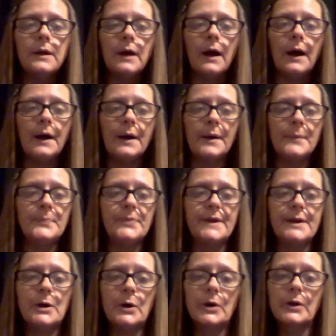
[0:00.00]
Um,
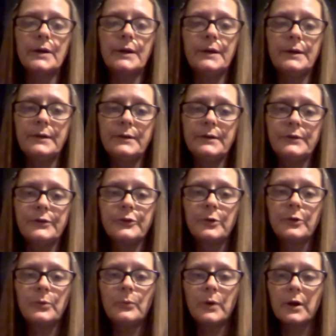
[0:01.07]
the ark is
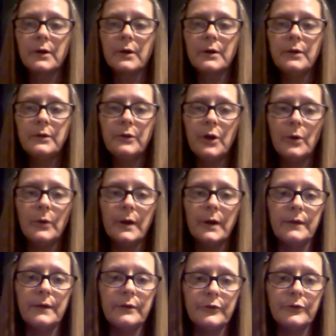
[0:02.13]
where Noah
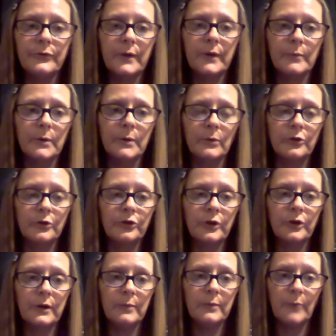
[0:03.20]
and his family were shut
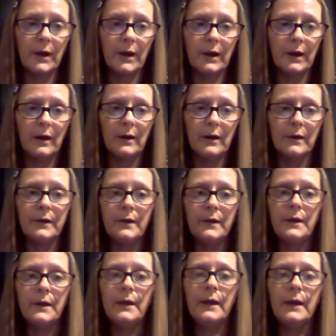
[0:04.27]
in by God
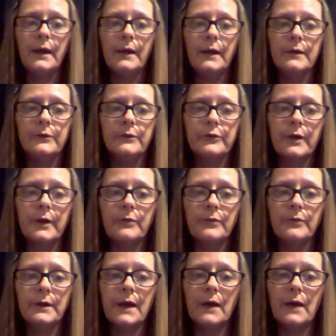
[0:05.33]
and
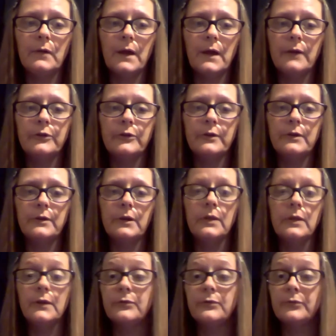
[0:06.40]
safely outlasted
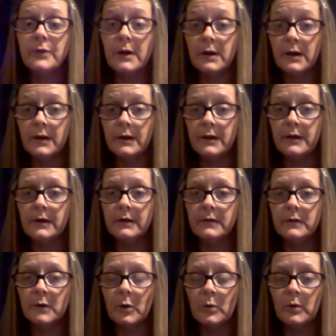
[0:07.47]
the flood in
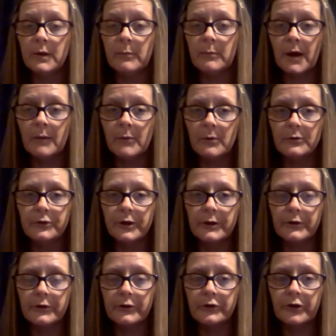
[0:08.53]
the Holy Bible,
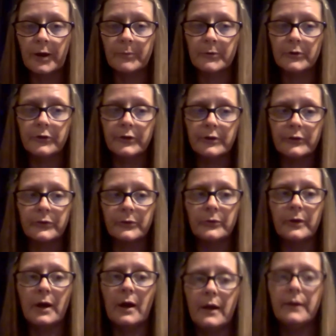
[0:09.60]
Genesis chapter 6 through
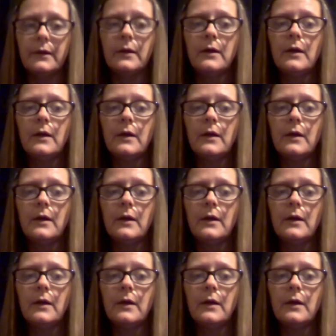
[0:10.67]
9.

•••••

**ABOUT THIS TASK:** Any picture in the listing above gets left out; output the rest exactly.

**WRITTEN RESPONSE:**
[0:00.00]
Um,
[0:01.07]
the ark is
[0:02.13]
where Noah
[0:03.20]
and his family were shut
[0:04.27]
in by God
[0:05.33]
and
[0:06.40]
safely outlasted
[0:07.47]
the flood in
[0:08.53]
the Holy Bible,
[0:09.60]
Genesis chapter 6 through
[0:10.67]
9.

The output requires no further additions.